In dieser Formation wird Rita Roof auch im Rahmen der Kinderkonzertreihe in der Gessnerallee auf der Bühne stehen. «Meine Band und Kinder sind die beste Combo. Die Bandmitglieder sind alle Papis, die wissen, wie’s geht. Wir sind wie erwachsene Kinder. Natürlich gibt es einen festen Rahmen, aber in diesem Rahmen spacen wir ab und sind unglaublich verspielt.» Das Konzert in der Gessnerallee sei das einzige, das sie im nächsten Jahr bisher gebucht habe. «Ich bin gerade an meiner Masterarbeit in Musikpädagogik dran. Darum möchte ich erst mal nicht zu viele Gigs annehmen.»

«Wir müssen so viel lachen, das bedeutet mir die Welt.» Copyright: Dominik Baur

Weibliche Vorbilder

Seit Ende der Nullerjahre steht Rita Roof auf der Bühne – doch wie kam es eigentlich dazu? «Ich habe mir schon als Kind die Stimmen von Erykah Badu und Lauryn Hill auf meinem Kassettenrekorder angehört und war überrascht, dass man so unterschiedlich singen kann», sagt Roof, während sie verschiedene Tonlagen nachahmt. «Ich hatte allerdings keine Musiker*innen in der Familie oder in meinem näheren Umfeld, weder in Guatemala noch in den USA oder in der Schweiz», erinnert sich Roof, die 1981 in Guatemala-Stadt geboren ist und im Alter von 11 Jahren nach Zürich zog. «Die Musikwelt war lange eine Traumwelt für mich. Meine erste Gesangsstunde fand ich schrecklich und ich wollte erst mal nichts mehr davon wissen.

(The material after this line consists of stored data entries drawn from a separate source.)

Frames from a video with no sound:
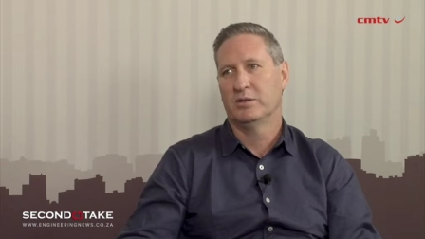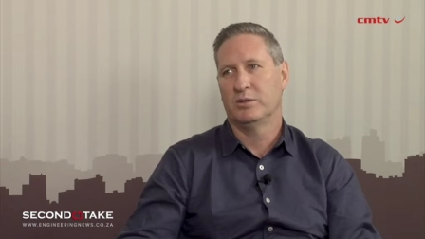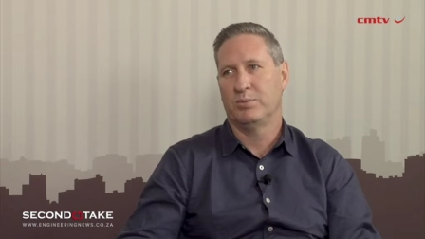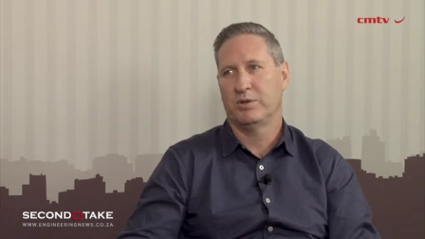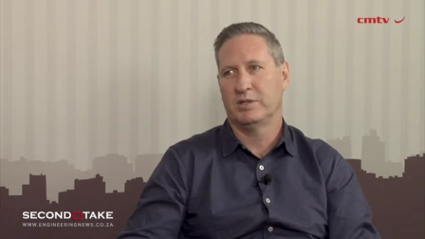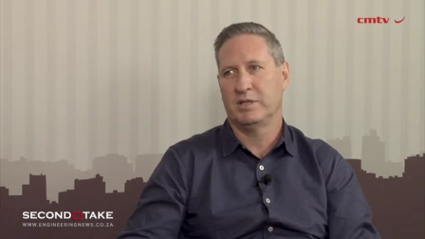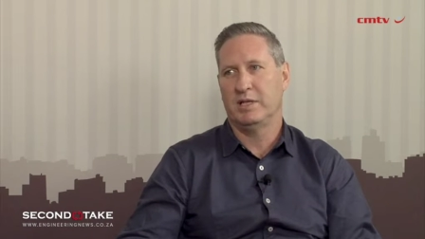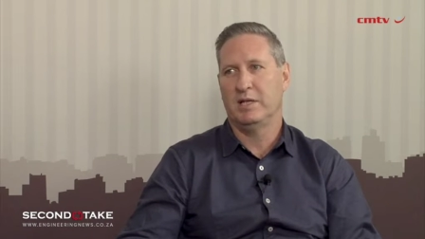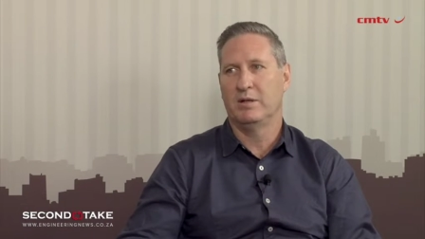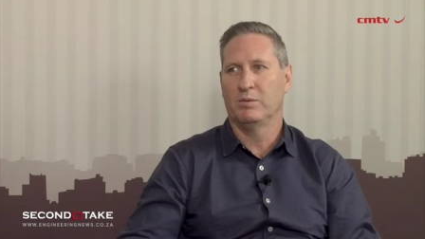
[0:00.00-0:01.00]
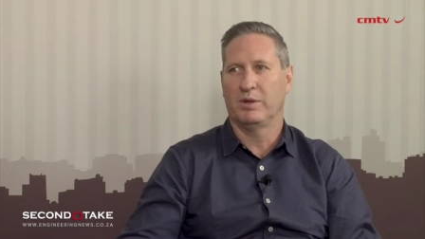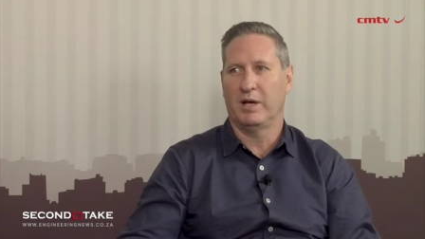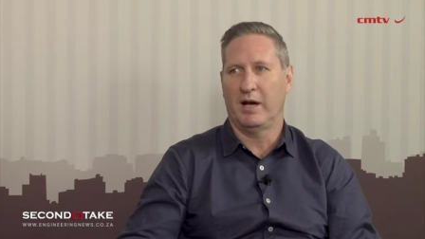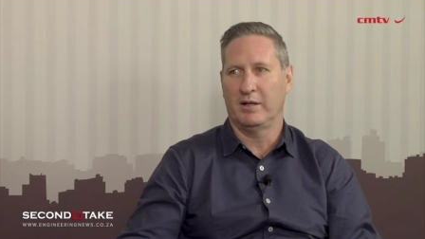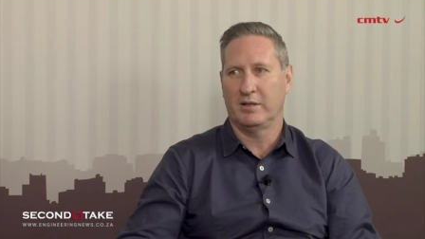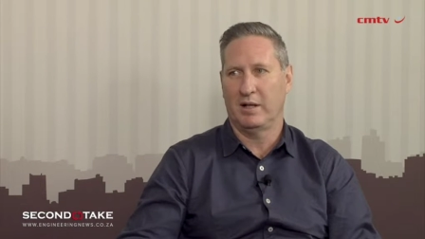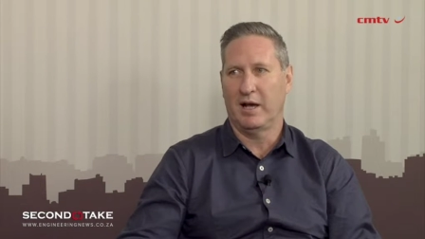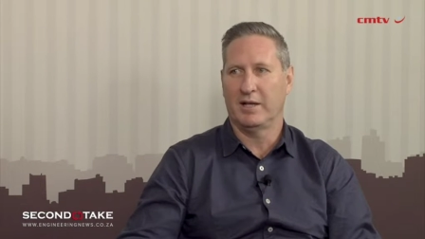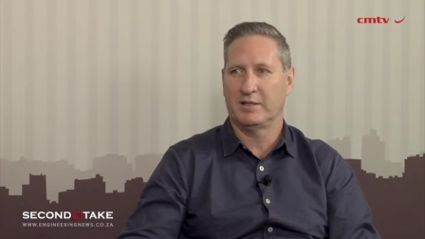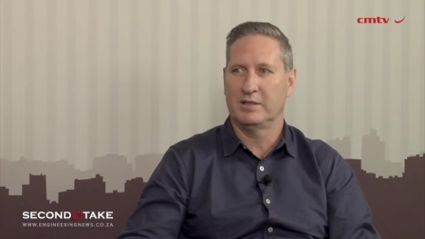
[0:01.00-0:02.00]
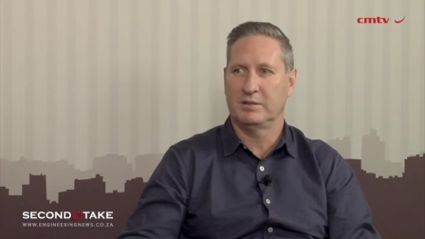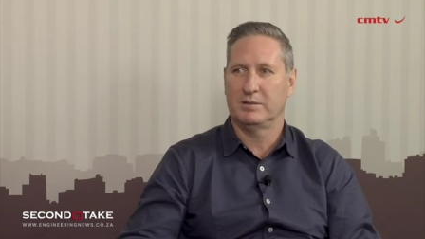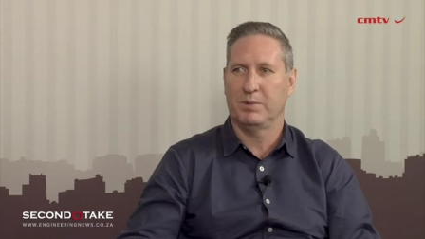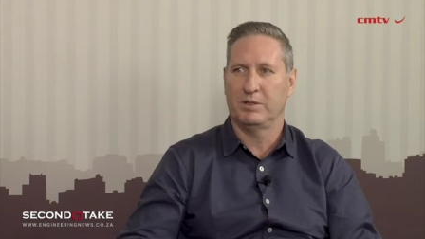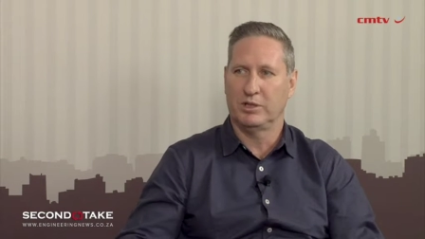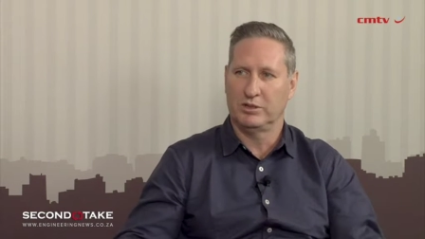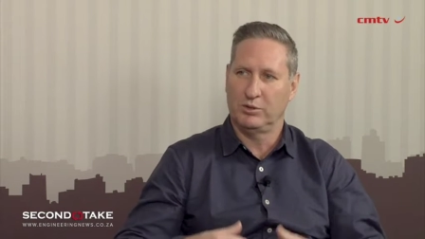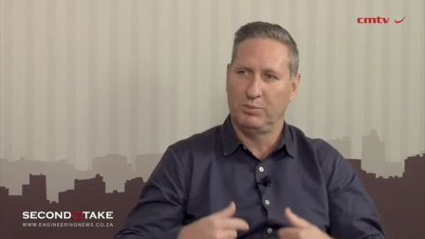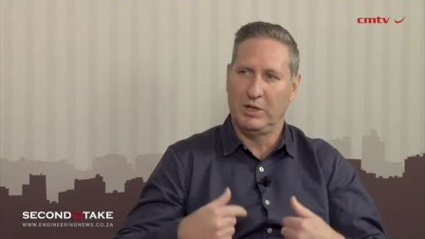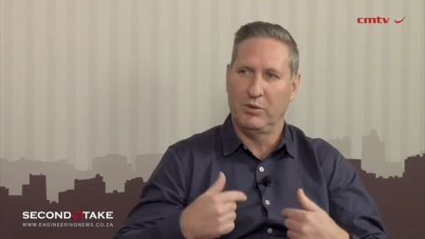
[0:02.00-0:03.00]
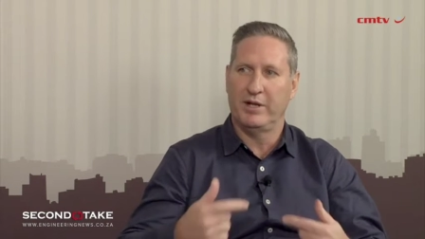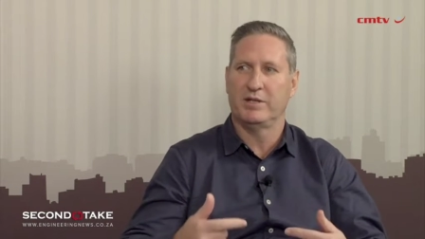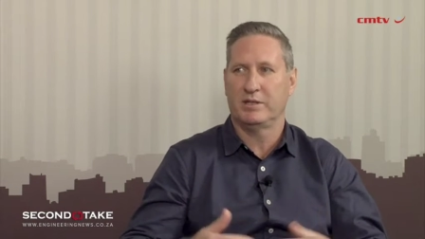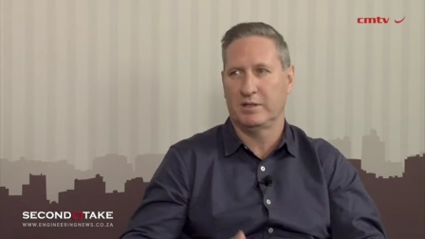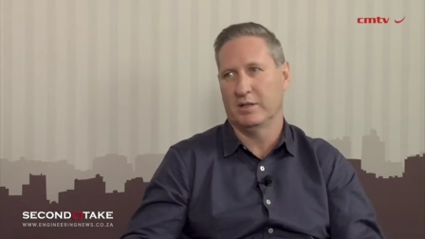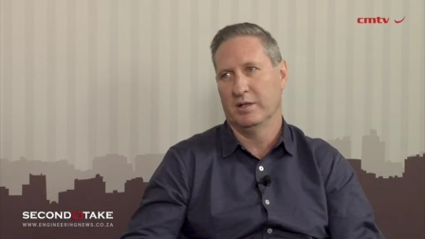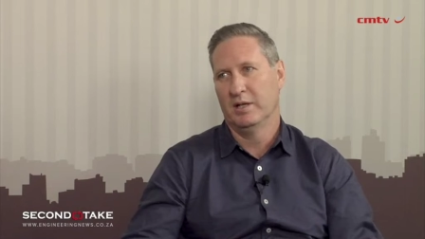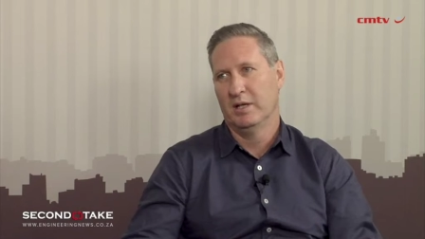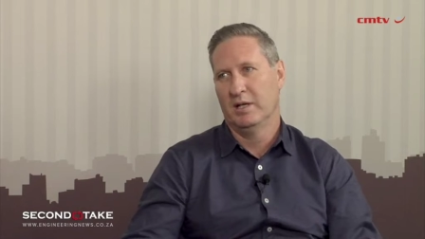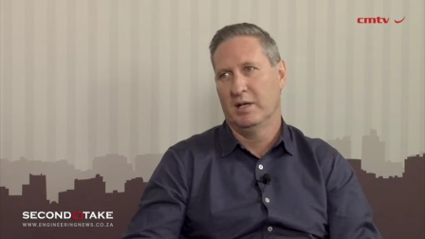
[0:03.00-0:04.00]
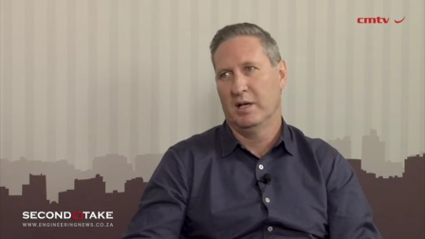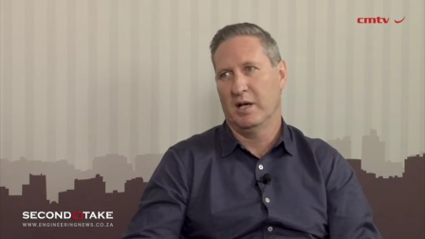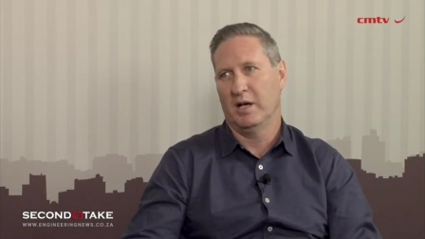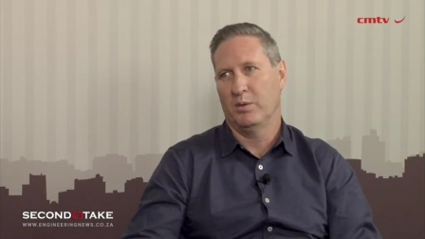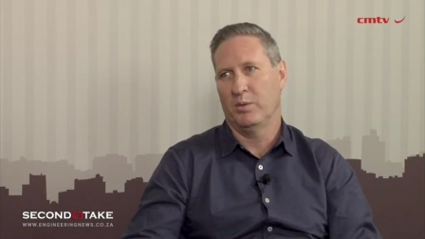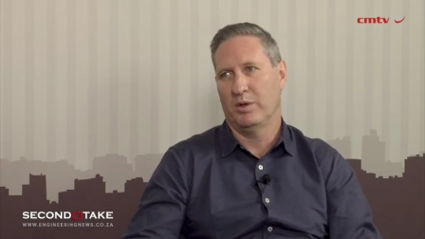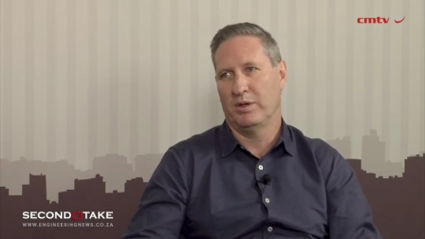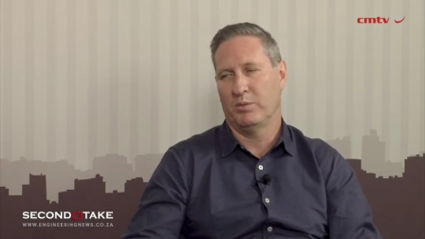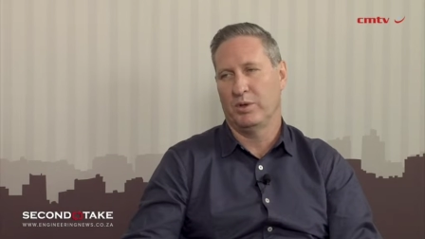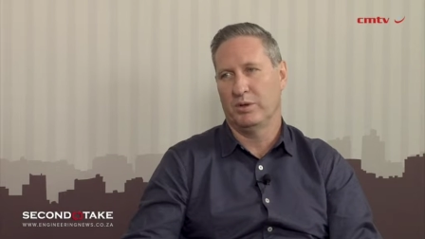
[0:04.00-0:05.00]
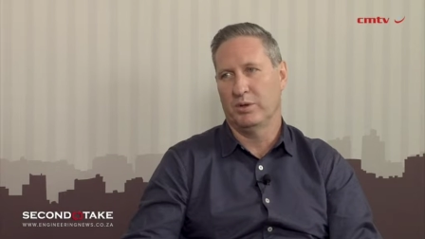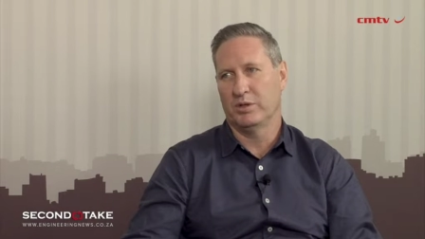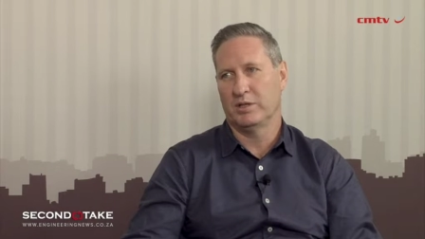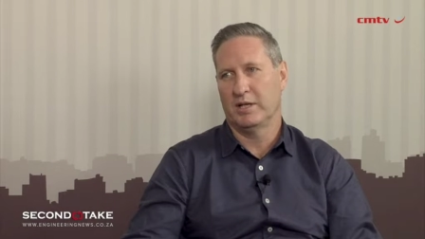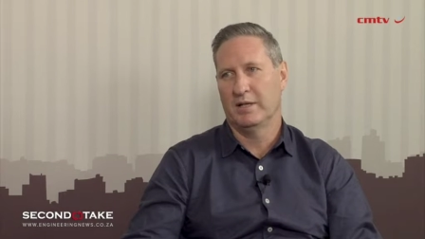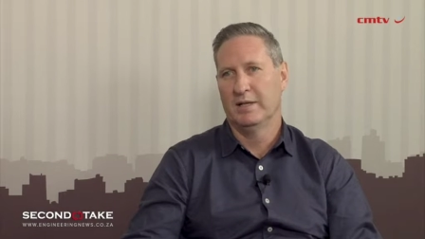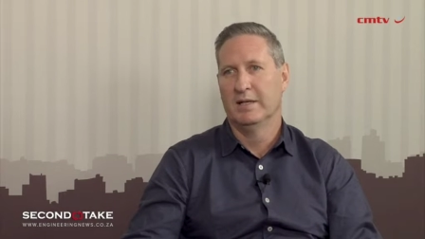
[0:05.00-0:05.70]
to proceed without a license, but just to be registered uh, with, with NERSA.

Mit 19 ging ich dann doch an eine Gesangsschule, und da hat das Ganze angefangen.» Trotzdem habe sie lange nicht vorgehabt, Solokünstlerin zu werden. Nach den ersten grossen Tourneen, die sie Mitte 20 als Backgroundsängerin machte, habe sie gesehen, wie viel Arbeit das für die Leadsänger*innen bedeutete und wie wenig das mit ihrem Alltag als alleinerziehende Mutter vereinbar wäre. «Mein Sohn war klein und ich nach jedem Konzert todmüde.» Aber auch die fehlenden Vorbilder damals und die Frauenfeindlichkeit im Musikbetrieb spielten eine Rolle. «Es gab im Hip-Hop, Rap oder Reggae praktisch keine Frauen, und die wenigen, die es gab, die wurden nicht ernst genommen oder waren auf der Bühne erst gar nicht erwünscht.»

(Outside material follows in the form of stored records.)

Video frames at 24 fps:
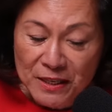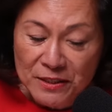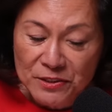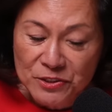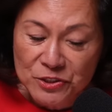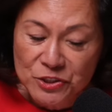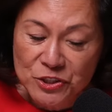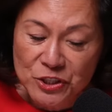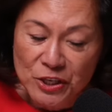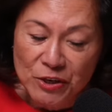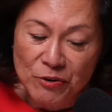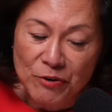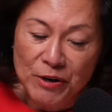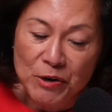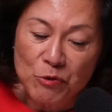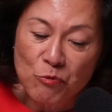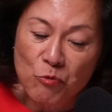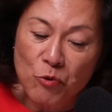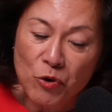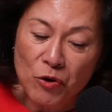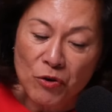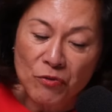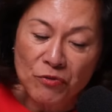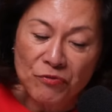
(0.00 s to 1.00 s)
Jerry
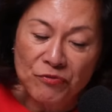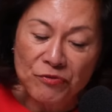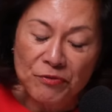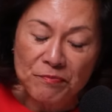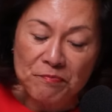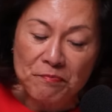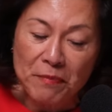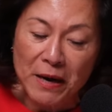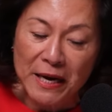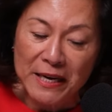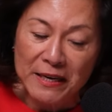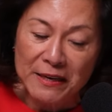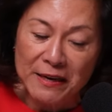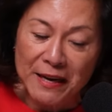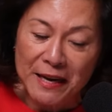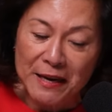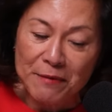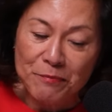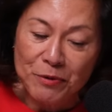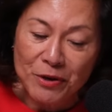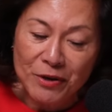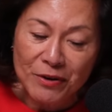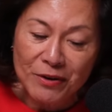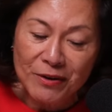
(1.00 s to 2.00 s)
Wolf, my
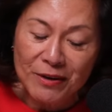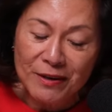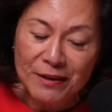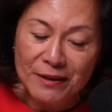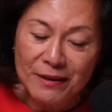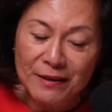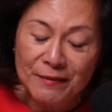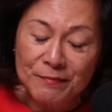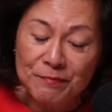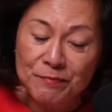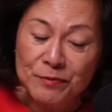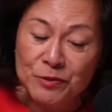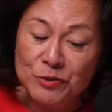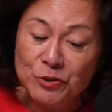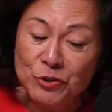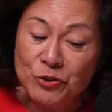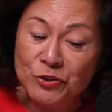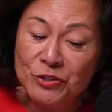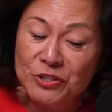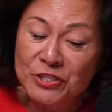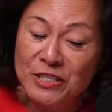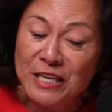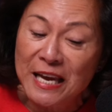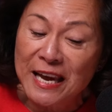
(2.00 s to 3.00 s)
neighbor,
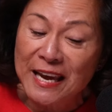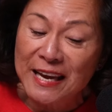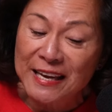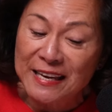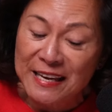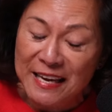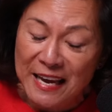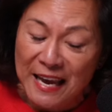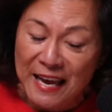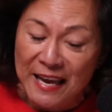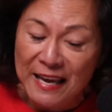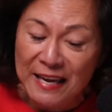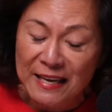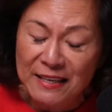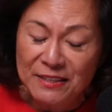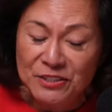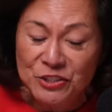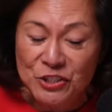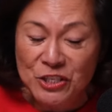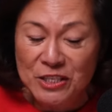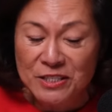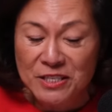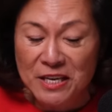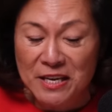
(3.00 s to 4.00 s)
turns 88.
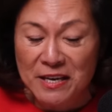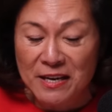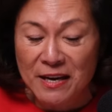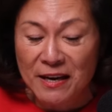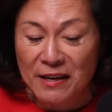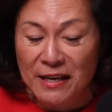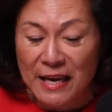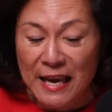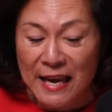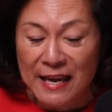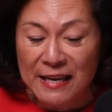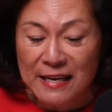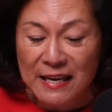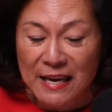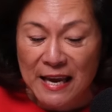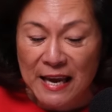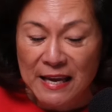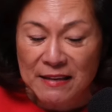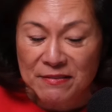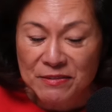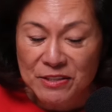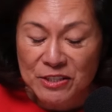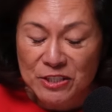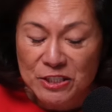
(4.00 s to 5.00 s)
She's a young
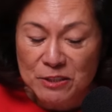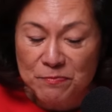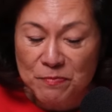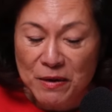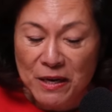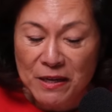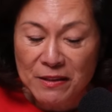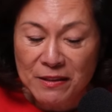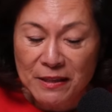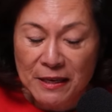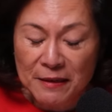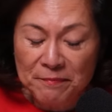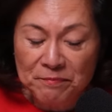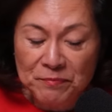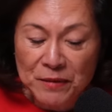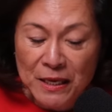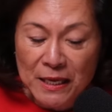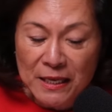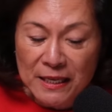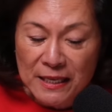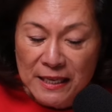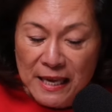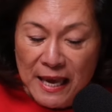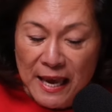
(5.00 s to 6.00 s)
88 this month.
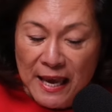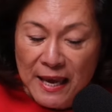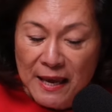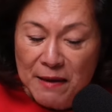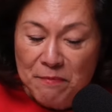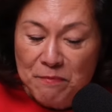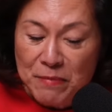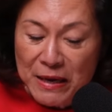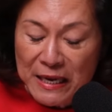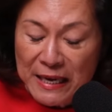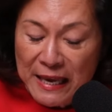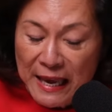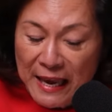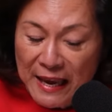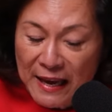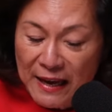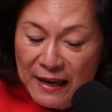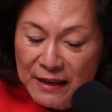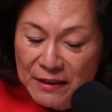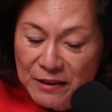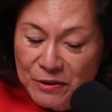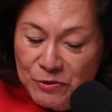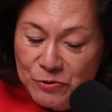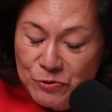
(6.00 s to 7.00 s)
Kay
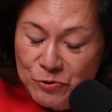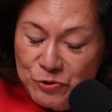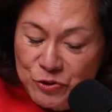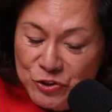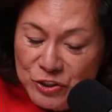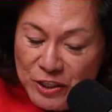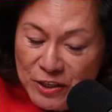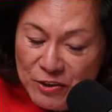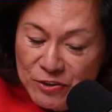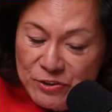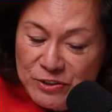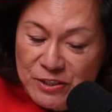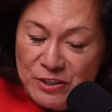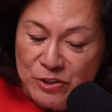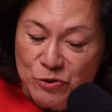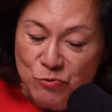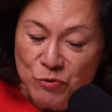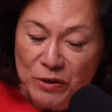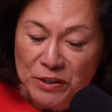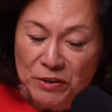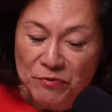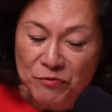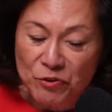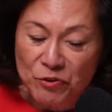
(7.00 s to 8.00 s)
McGann, who shares these wonderful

«Wenn man Musik macht, dann geht es um das Fühlen und Erforschen, es geht darum, Platz einzunehmen für das, was du gerade machst.»

Rita Roof, Sängerin

Gleichzeitig war diese Ungleichheit in der Wahrnehmung der Öffentlichkeit kaum präsent. «Ich wurde immer wieder gefragt, warum ich denn für andere singe und nicht für mich selbst. Weisst du, was ich geantwortet habe? Uns nehmen sie ja nicht ernst.» Ob man auf der Bühne repräsentiert werde oder nicht, sei wahrscheinlich auch persönlichkeitsabhängig. «Ich war damals nicht so selbstbewusst, wie man es in dieser Branche vielleicht sein müsste.» Heute gebe es mehr weibliche Vorbilder, und doch bemerke sie noch immer einen riesigen gap: «Es gibt zwar viele Musikerinnen, aber davon schaffen es nur wenige an die Spitze, Stefanie Heinzmann oder Sophie Hunger vielleicht – oder das Duo Ikan Hyu, übrigens ein super Beispiel für Mut. Wenn ich die sehe, dann denke ich mir: Yes! Es hat sich was getan!»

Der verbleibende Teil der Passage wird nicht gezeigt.